幕間3
「ぐすっ……ひぐっ……」
「また泣いてる……今度はどうしたの? また虐められたの?」
「違う……クラスの女子から聞いたんだけどね、陽太に彼女ができたかもしれない。陽太が誰かのものになったらわたし……どうなっちゃうか解らない」
「全くもう……あんたっていつもそうよね。化粧落とした途端、いっつも弱気になって」
「だ、だって……」
「大体ねぇ、陽太君が他の女と付き合うわけないでしょう? だってあの子は……」
「あの子は、なに?」
「……いや、やっぱり何でもないわ。そういう予感がしただけよ。そんなに心配なら、あとで直接本人に聞いてみたらいいじゃない」
「う……うん」
「というか、あんたそんなに陽太君好き好き女だったっけ? 正直言ってウザイんだけど」
「ホント一言余計だよね……」
「やっぱり、痣を隠し忘れた日から? まあ、あんなこと言われたら誰でも惚れちゃうか」
「……たとえお姉ちゃんでも、陽太はあげないよ?」
「もらわないわよ。
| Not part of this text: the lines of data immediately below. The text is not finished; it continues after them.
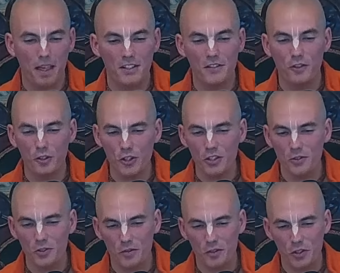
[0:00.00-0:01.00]
and
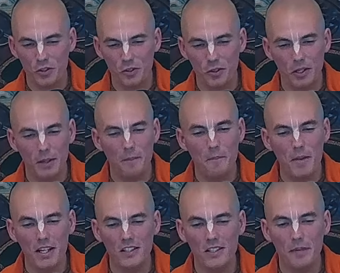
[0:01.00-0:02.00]
devotional service to the Lord
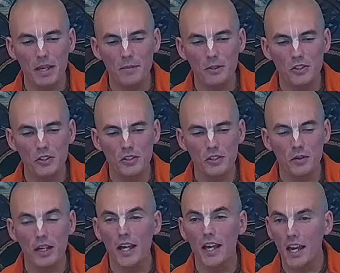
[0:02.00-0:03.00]
makes him able to know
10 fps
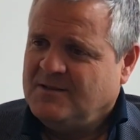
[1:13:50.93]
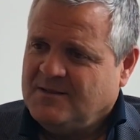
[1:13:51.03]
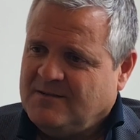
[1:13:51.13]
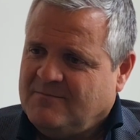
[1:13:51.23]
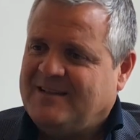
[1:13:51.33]

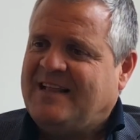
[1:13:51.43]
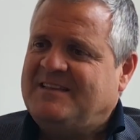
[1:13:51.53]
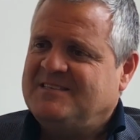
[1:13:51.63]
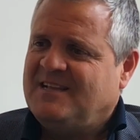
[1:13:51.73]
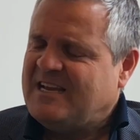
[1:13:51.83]
But that is
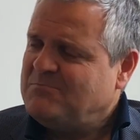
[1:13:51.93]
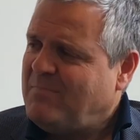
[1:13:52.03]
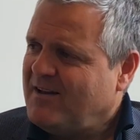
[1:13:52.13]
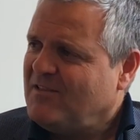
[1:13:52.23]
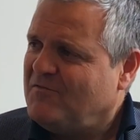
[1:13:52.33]
the nice
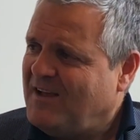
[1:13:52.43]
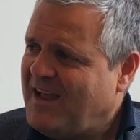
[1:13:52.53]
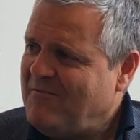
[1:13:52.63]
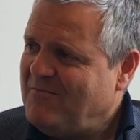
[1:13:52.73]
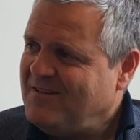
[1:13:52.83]
part of the
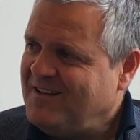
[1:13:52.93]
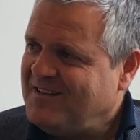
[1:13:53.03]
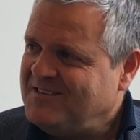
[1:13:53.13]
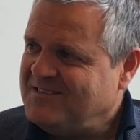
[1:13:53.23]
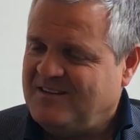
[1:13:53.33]
game. That
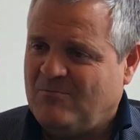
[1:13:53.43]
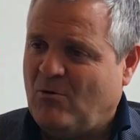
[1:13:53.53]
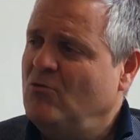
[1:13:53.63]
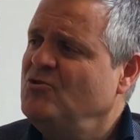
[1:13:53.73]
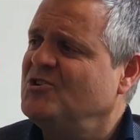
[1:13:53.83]
is an
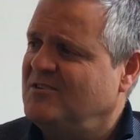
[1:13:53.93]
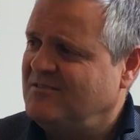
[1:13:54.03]
evolution.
歳下はタイプじゃないし」
「……確かに褒めてくれたのも嬉しかったけど、それだけじゃないの。それから一週間ぐらい経った後かな、陽太の誕生日だったから、プレゼントに『くまたん』のキーホルダーあげたの。何あげればいいか解らなかったけど、痣の時のお礼にと思って」
「へえ、あんた割と律儀なところあるのね」
「そしたらね……予想以上に喜んでくれて。教えてもらったんだ。陽太、実は可愛いものが大好きなんだけど、男子だから変なんじゃないかって隠してること。その時の表情が、今までに見たことないぐらいキラキラしてて、ずっと忘れられなくて……」
「……そう。そこで惚れちゃったんだ」
「うん……そうかも。それで帰る時、陽太と誓ったんだ。これからお互いの秘密を知る者同士として、仲良くしようって。わたし、嬉しかったんだ。人生で初めて『友達』ができた瞬間だったから」
「ふうん……そっか。そうだったんだ」
「……何でニヤニヤしてんのさ。気持ち悪いなぁ」
「はあ? 別にいいでしょ? ホント、生意気なのは変わらないんだから……ほら、早く確認してきなさい? 本当に取られてたらどうすんの?」
「そう、だよね……うん。今から電話してくるね」
そう言ってスマホを掴み……美優は微笑んだ。